Learn German by Podcast

This is a great podcast if you don’t have any previous knowledge of German. The hosts guide you through a series of scenarios in each episode and introduce you to new vocabulary based on the role-plays. Within just a few episodes, you will learn how to talk about your family, order something in a restaurant and discuss evening plans. Each phrase is uttered clearly and repeated several times, along with translations.

READ ALSO:

Learn German by Podcast provides the podcasts for free but any accompanying lesson guides must be purchased from their website. These guides include episode transcripts and some grammar tips. 

DEVELOPING YOUR GERMAN

Easy German

This podcast takes the form of a casual conversation between hosts Manuel and Cari, who chat in a fairly free-form manner about aspects of their daily lives. Sometimes they invite guests onto the podcast, and they often talk about issues particularly interesting to expats, such as: “How do Germans see themselves?”. Targeted at young adults, the podcasters bring out a new episode very three or four days.

News in Slow German

This is a fantastic podcast to improve your German listening skills. What’s more, it helps you stay informed about the news in several different levels of fluency.

The speakers are extremely clear and aim to make the podcast enjoyable to listen to. For the first part of each episode the hosts talk about a current big news story, then the second part usually features a socially relevant topic. 

A new episode comes out once a week and subscriptions are available which unlock new learning tools.

SBS German

This podcast is somewhat interesting as it is run by an Australian broadcaster for the German-speaking community down under. Perhaps because ethnic Germans in Australia have become somewhat rusty in their mother tongue, the language is relatively simple but still has a completely natural feel.

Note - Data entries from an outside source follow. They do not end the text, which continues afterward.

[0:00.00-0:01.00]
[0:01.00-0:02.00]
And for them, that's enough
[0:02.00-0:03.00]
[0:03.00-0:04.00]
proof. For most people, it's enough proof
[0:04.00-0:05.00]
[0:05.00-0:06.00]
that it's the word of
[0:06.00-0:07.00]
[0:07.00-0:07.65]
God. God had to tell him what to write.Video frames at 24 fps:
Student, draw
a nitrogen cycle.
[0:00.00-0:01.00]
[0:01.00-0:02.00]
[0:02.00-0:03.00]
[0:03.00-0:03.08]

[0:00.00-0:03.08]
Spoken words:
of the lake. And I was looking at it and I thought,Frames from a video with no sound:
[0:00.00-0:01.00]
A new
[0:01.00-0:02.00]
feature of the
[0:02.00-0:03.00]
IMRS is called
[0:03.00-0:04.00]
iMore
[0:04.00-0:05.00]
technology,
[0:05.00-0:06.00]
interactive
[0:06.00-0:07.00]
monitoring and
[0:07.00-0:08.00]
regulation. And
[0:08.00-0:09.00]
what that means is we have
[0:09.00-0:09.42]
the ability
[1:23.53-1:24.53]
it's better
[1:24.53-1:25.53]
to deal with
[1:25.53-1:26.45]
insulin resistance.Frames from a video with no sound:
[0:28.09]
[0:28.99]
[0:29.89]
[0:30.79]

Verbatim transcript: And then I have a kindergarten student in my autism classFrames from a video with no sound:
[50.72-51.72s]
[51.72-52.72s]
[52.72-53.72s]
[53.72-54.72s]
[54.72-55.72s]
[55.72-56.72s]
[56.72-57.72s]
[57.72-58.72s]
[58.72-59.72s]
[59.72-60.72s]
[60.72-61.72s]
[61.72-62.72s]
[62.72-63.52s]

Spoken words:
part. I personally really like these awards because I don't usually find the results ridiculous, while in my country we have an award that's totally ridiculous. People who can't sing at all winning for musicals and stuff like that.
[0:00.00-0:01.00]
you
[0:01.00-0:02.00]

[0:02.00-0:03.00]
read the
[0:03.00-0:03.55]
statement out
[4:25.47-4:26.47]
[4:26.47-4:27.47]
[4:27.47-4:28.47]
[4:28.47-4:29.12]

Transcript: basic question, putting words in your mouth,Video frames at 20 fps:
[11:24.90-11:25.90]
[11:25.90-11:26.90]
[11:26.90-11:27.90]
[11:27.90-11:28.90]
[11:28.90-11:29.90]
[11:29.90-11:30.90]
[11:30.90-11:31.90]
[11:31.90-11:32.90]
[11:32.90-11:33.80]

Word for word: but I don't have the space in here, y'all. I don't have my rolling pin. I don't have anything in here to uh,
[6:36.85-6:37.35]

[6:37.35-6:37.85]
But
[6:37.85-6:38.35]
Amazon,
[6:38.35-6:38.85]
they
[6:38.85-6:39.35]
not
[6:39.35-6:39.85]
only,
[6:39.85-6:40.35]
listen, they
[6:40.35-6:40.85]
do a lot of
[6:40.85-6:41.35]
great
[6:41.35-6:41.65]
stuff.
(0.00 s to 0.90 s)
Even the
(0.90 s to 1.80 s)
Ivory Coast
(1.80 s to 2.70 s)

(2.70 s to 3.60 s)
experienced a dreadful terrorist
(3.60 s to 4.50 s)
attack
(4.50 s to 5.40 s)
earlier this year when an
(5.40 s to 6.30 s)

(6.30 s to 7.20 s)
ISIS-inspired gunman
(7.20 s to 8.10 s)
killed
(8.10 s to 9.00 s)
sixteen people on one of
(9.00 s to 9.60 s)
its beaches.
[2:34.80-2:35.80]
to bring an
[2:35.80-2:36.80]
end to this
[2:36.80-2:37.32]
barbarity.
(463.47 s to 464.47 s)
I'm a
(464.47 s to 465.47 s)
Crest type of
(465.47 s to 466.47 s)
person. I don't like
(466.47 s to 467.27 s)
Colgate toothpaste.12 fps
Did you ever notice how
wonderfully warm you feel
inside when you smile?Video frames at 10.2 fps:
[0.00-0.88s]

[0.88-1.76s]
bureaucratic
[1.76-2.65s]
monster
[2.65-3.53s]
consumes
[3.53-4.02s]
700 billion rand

There is a lot of news here, with regular pieces on German current affairs but also quite a bit of content looking at what ties Germany and Australia together. This lies somewhere between intermediate and advanced.

A woman puts on headphones in Gadebusch, Mecklenburg-Vorpommern. Photo: dpa | Jens Büttner

PERFECTING YOUR GERMAN

Auf Deutsche gesagt

This is another great podcast for people who have a high level of German. The host, Robin Meinert, talks in a completely natural way but still manages to keep it clear and comprehensible.

This podcast also explores a whole range of topics that are interesting to internationals in Germany, such as a recent episode on whether the band Rammstein are xenophobic. In other words, the podcast doesn’t just help you learn the language, it also gives you really good insights into what Germans think about a wide range of topics.

Sozusagen

Bayern 2 present their podcast Sozusagen! for all those who are interested in the German language. This isn’t specifically directed at language learners and is likely to be just as interesting to Germans and foreigners because it talks about changes in the language like the debate over gender-sensitive nouns. Each episode explores a different linguistic question, from a discussion on German dialects to an analysis of political linguistics in Germany.